La monarquía y el 'procés'

La animadversión que el independentismo, tanto el nacionalismo radical como el de raíz populista y antieuropeísta de la CUP, profesa a la monarquía española es algo más que una simple antipatía ideológica debida al supuestamente acendrado republicanismo de los separatistas. De hecho, en nuestro sistema constitucional, la Corona apenas posee unos poderes simbólicos, bien poco ejecutivos, y la resistencia política y material frente a cualquier intento secesionista está siendo ejercida por los poderes reales del Estado democrático, especialmente el poder ejecutivo, que ostenta el monopolio de la fuerza legítima, y el judicial.
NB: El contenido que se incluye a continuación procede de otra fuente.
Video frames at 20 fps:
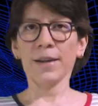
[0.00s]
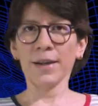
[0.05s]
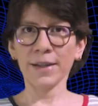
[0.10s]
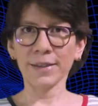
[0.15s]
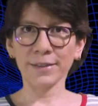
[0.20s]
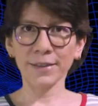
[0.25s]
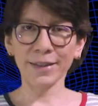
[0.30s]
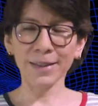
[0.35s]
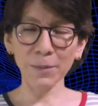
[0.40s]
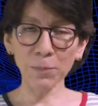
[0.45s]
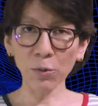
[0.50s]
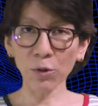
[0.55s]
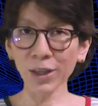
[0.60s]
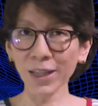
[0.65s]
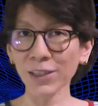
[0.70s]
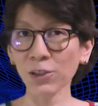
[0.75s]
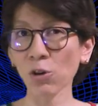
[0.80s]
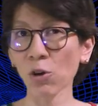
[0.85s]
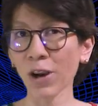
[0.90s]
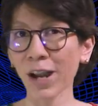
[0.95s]
Este tipo
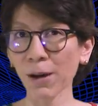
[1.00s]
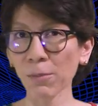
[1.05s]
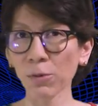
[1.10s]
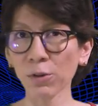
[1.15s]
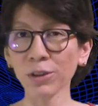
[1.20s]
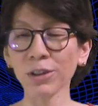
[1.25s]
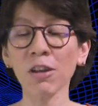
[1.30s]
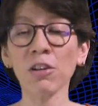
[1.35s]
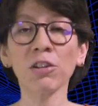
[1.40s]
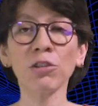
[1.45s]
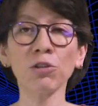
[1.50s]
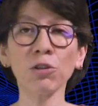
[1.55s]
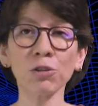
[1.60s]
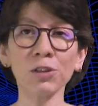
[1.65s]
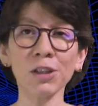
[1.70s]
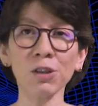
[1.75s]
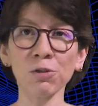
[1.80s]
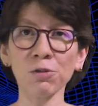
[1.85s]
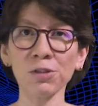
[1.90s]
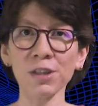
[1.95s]
de socavón no
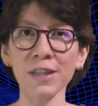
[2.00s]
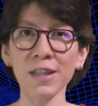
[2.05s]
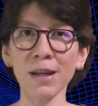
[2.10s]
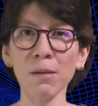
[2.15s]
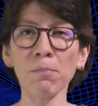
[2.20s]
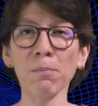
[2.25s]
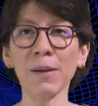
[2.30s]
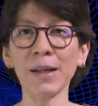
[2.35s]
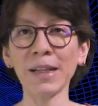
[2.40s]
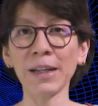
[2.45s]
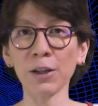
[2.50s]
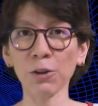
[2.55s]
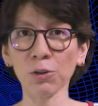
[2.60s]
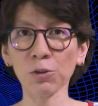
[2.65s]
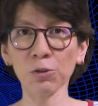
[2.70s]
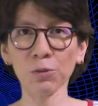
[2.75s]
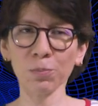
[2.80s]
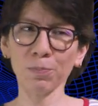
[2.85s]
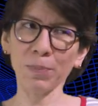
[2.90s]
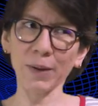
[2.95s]
se considera
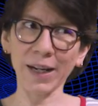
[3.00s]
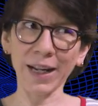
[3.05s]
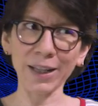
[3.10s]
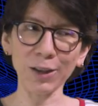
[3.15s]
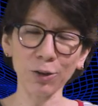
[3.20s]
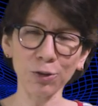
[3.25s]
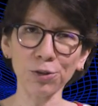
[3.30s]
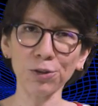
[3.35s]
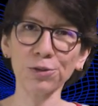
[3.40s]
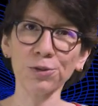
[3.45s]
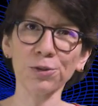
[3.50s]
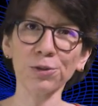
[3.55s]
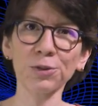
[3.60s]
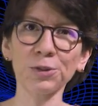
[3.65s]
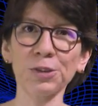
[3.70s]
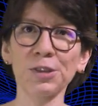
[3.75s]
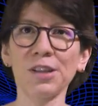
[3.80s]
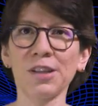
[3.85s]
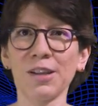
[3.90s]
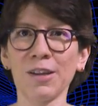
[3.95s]
peligroso para
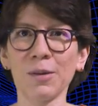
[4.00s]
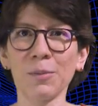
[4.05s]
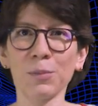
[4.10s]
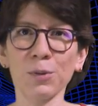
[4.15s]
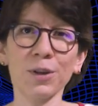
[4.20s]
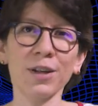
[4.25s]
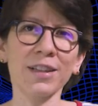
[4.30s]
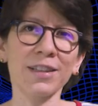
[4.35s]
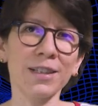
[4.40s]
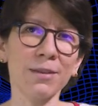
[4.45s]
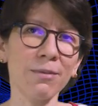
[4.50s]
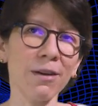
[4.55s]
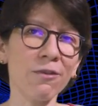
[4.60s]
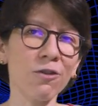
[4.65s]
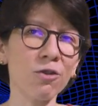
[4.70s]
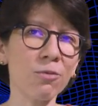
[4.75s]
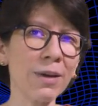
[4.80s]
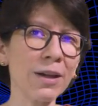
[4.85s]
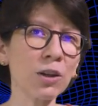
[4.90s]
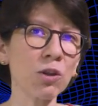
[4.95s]
nosotros porque se va
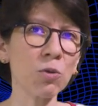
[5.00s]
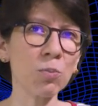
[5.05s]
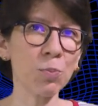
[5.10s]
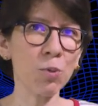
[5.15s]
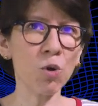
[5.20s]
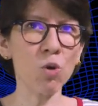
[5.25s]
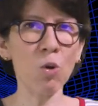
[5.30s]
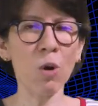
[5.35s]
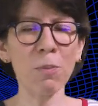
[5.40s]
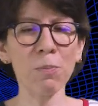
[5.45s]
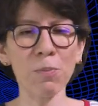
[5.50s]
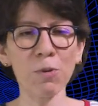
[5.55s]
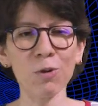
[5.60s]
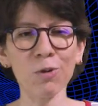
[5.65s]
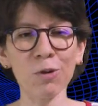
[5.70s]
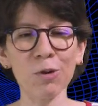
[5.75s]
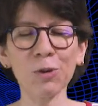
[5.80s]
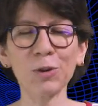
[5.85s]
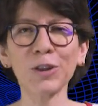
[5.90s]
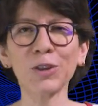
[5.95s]
formando poco a
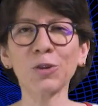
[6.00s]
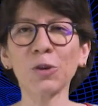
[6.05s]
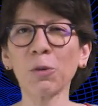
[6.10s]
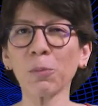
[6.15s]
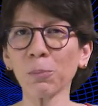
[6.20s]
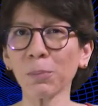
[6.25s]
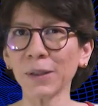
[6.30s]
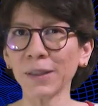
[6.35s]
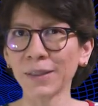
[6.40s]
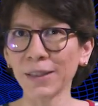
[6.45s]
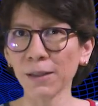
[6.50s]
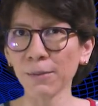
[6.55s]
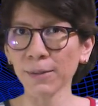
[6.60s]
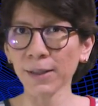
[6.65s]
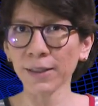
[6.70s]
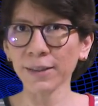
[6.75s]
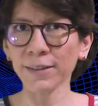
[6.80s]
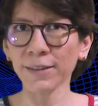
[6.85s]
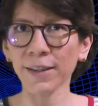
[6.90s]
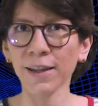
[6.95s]
poco y son
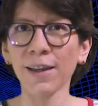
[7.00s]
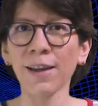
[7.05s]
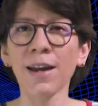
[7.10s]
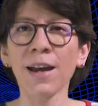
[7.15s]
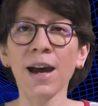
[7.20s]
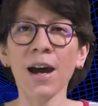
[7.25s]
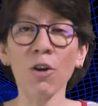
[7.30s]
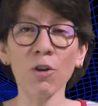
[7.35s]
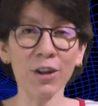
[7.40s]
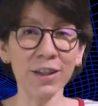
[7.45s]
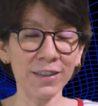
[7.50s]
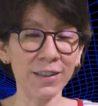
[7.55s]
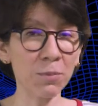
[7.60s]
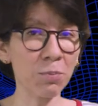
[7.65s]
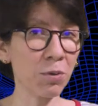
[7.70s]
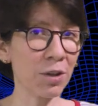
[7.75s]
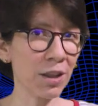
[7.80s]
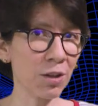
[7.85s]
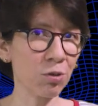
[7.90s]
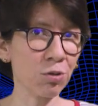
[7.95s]
visibles, aunque sí
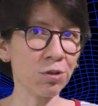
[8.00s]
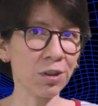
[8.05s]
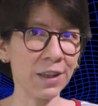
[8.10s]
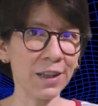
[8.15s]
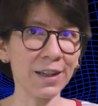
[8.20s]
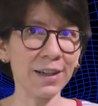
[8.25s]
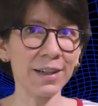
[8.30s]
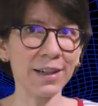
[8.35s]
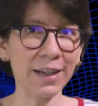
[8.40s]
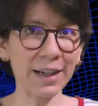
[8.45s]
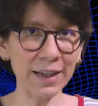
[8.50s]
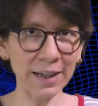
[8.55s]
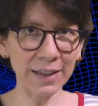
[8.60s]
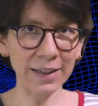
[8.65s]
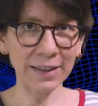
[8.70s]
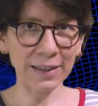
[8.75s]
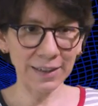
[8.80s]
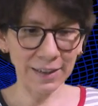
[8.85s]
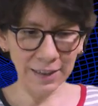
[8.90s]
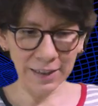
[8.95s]
puede suceder
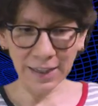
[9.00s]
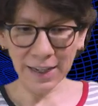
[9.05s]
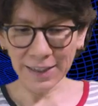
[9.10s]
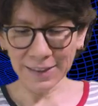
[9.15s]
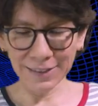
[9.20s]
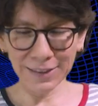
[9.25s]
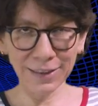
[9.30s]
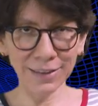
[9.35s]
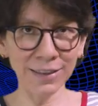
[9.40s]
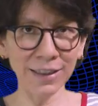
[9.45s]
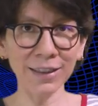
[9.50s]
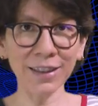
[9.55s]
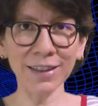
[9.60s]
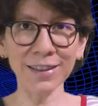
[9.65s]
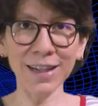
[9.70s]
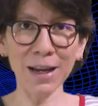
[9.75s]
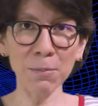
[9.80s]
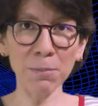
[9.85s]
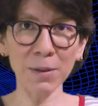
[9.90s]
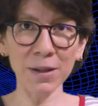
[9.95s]
que en las
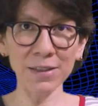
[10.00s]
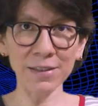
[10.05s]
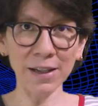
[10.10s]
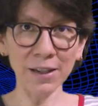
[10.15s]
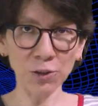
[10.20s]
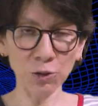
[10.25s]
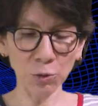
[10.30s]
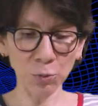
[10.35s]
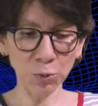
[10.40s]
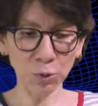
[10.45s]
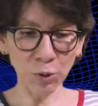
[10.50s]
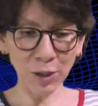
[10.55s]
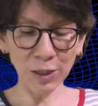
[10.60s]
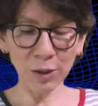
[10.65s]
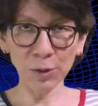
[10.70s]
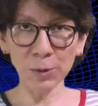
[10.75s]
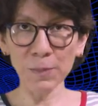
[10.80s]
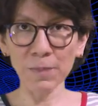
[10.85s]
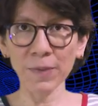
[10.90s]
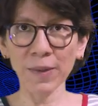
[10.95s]
distintas capas del
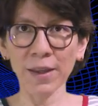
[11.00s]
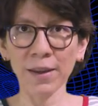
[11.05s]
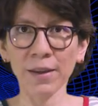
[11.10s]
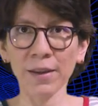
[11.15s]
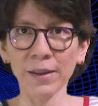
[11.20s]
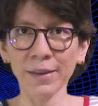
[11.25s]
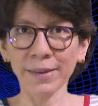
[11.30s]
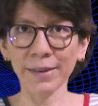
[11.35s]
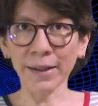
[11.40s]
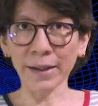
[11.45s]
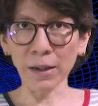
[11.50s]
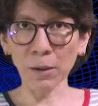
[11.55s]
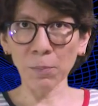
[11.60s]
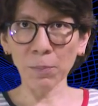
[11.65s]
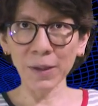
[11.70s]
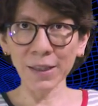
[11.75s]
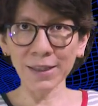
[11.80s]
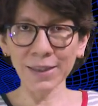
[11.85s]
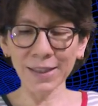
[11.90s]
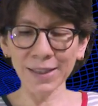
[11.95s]
subsuelo de
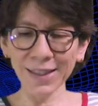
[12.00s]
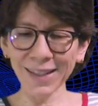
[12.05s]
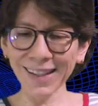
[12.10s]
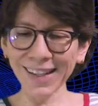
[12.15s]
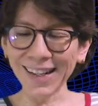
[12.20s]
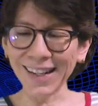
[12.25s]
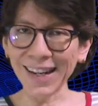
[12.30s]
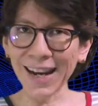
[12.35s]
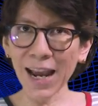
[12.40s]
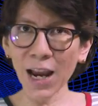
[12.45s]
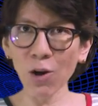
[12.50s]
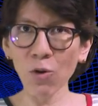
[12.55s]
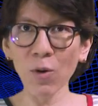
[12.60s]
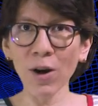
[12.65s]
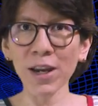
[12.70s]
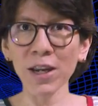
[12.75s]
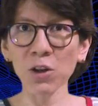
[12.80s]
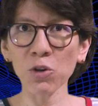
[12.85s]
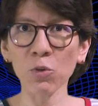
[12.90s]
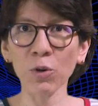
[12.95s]
repente el
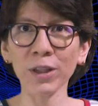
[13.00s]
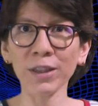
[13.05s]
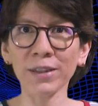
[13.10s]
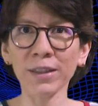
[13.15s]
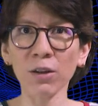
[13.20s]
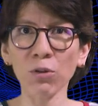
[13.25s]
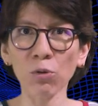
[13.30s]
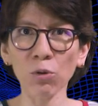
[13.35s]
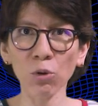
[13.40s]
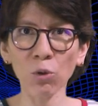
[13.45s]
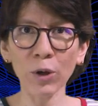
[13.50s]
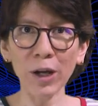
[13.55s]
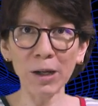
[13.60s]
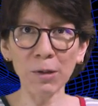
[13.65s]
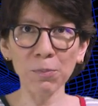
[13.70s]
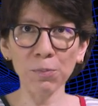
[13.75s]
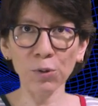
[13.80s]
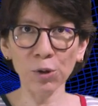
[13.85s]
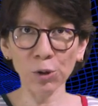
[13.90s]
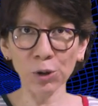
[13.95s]
agua encuentre un
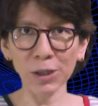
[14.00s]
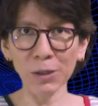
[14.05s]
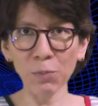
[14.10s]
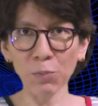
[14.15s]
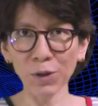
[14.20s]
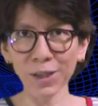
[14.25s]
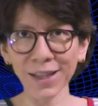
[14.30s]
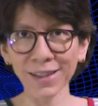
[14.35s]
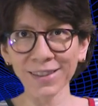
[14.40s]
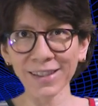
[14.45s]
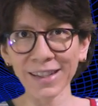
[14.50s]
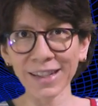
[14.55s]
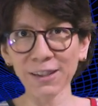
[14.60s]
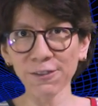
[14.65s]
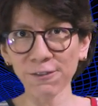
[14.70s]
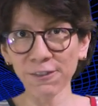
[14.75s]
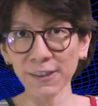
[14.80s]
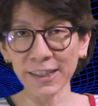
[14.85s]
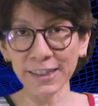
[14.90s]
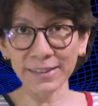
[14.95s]
lugar por donde pueda seguir
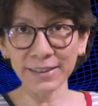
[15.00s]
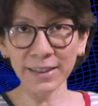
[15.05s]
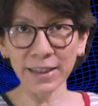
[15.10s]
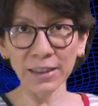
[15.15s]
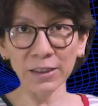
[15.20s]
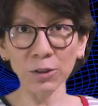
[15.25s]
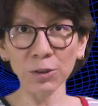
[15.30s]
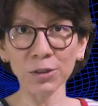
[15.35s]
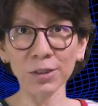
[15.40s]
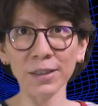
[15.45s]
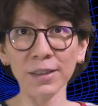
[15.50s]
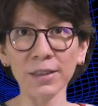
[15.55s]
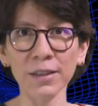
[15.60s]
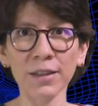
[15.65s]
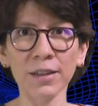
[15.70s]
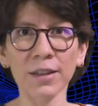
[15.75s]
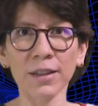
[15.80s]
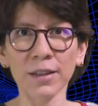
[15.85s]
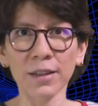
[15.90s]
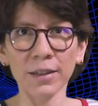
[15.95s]
filtrándose
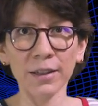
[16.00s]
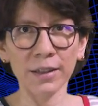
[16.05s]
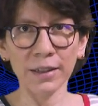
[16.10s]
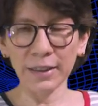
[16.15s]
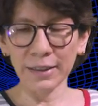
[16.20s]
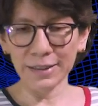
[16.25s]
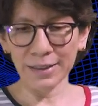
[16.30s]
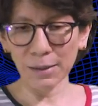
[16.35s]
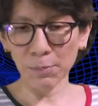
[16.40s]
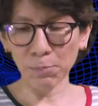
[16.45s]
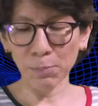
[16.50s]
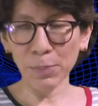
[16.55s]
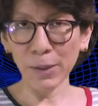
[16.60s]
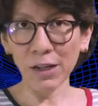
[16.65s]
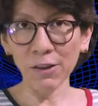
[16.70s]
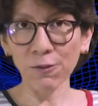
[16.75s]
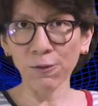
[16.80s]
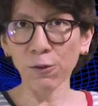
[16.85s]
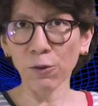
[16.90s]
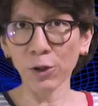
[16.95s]
y se
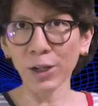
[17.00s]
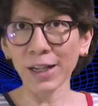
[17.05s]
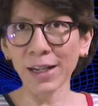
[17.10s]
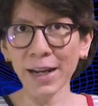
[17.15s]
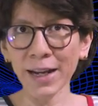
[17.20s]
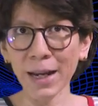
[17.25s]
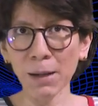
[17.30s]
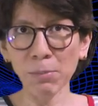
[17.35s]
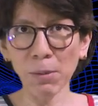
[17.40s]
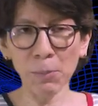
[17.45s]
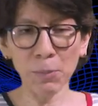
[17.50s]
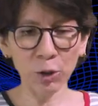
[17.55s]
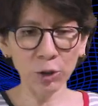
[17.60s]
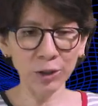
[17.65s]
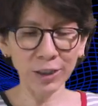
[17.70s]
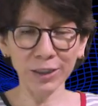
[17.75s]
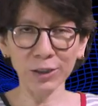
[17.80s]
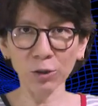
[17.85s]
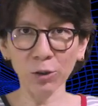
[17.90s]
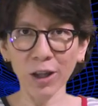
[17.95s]
perfore la capa
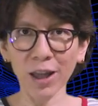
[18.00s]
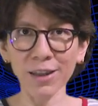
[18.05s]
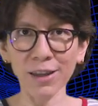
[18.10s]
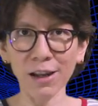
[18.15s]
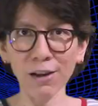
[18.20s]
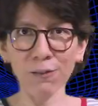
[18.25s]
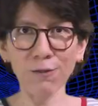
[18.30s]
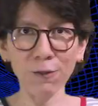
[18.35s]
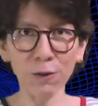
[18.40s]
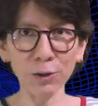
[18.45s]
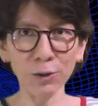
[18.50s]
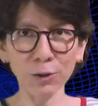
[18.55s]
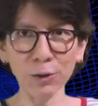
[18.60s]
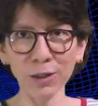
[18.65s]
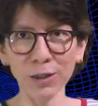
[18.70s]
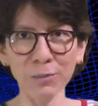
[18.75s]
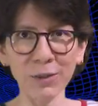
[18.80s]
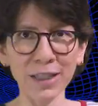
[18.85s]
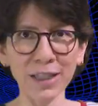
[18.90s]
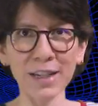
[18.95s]
protectora del fondo
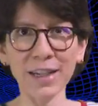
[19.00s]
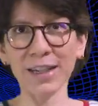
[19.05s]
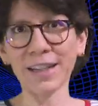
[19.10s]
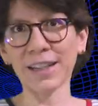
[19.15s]
de manera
El papel desempeñado por Felipe VI, que reina desde junio de 2014, en la cuestión catalana es fácilmente descriptible: ha intentado mantener los lazos que vinculan a la monarquía con muchas personas e instituciones, públicas y privadas, del Principado, lo que le ha llevado en numerosas ocasiones a viajar a Cataluña, enfrentándose con estoicismo a muestras de hostilidad y mala educación pero recibiendo también múltiples adhesiones. Y en relación al Procés, tuvo una resonante intervención televisada el 3 de octubre de 2017, dos días después del lamentable referéndum del 1-O, en que el jefe del Estado criticó duramente a las autoridades que "con sus decisiones" habían "vulnerado de manera sistemática las normas aprobadas legal y legítimamente, demostrando una deslealtad inadmisible hacia los poderes del Estado. Un Estado al que, precisamente, esas autoridades representan en Cataluña". Y tras afear aquellas conductas, que supusieron "la culminación de un inaceptable intento de apropiación de las instituciones históricas de Cataluña", el rey reclamó una respuesta proporcionada ya que "es responsabilidad de los legítimos poderes del Estado asegurar el orden constitucional y el normal funcionamiento de las instituciones, la vigencia del Estado de Derecho y el autogobierno de Cataluña". La respuesta ha sido inclemente: Torra ha encabezado el anatema contra el Rey, y el desaire a la Corona ha centrado el énfasis nacionalista en estos meses.

La razón de fondo de tanta hostilidad no es caprichosa sino que tiene razón de ser: la vicisitudes de la monarquía desde mediados del siglo XIX han sido cambiantes pero ha habido siempre una constante: el Rey ha resultado ser en los momentos más críticos un factor de estabilidad.

El notario y magnífico ensayista político López Burniol ha publicado no hace mucho una serie de artículos explicando esta particularidad: si la mala cabeza y las torpezas de toda índole de Isabel II provocaron su caída en 1868, con lo que se abrió un período revolucionario y convulso, la Restauración en 1874 a cargo de Martínez Campos y Cánovas en la persona de Alfonso XII fue un factor de estabilidad que propiciaría más de medio siglo de pujanza y desarrollo. Posteriormente, Alfonso XIII sería también derrocado en 1931 „en buena medida a causa de sus propios errores„, y se abrió otro periodo convulso, esta vez mucho más largo, de guerra civil y dictadura... que desembocó en otra restauración, que volvió a tener un claro efecto estabilizador, tanto por el acierto de quien personificaba la Corona, don Juan Carlos, como porque se consiguió un amplio consenso al respecto entre las fuerzas dispares que concurrían a levantar un régimen democrático.

Mucho más recientemente, don Juan Carlos hubo de abdicar tras cometer él también ciertos errores que precipitaron su caída, y en aquella coyuntura en que todavía se percibían los efectos dañinos de la gran crisis económica y comenzaba con fuerza el Procés en Cataluña, surgió la figura del nuevo Rey Felipe VI, magníficamente preparado para desempeñar el cometido que le aguardaba, que volvió a tener un efecto claramente estabilizador sobre el proceso político, que se reforzó gracias a la pronta mejora de la coyuntura económica. Esta estabilización es la que combaten Puigdemont y Torra cuando pintan la silueta de Felipe VI en la diana de su rencor hacia un Estado que nunca va a abandonar a la mayoría social catalana que no es secesionista ni quiere caer en manos de fanáticos que supeditan la democracia y los derechos civiles a la identidad, en una cuesta abajo que conduciría irremediablemente a situaciones autoritarias. La historia está llena de devastadores ejemplos de ello.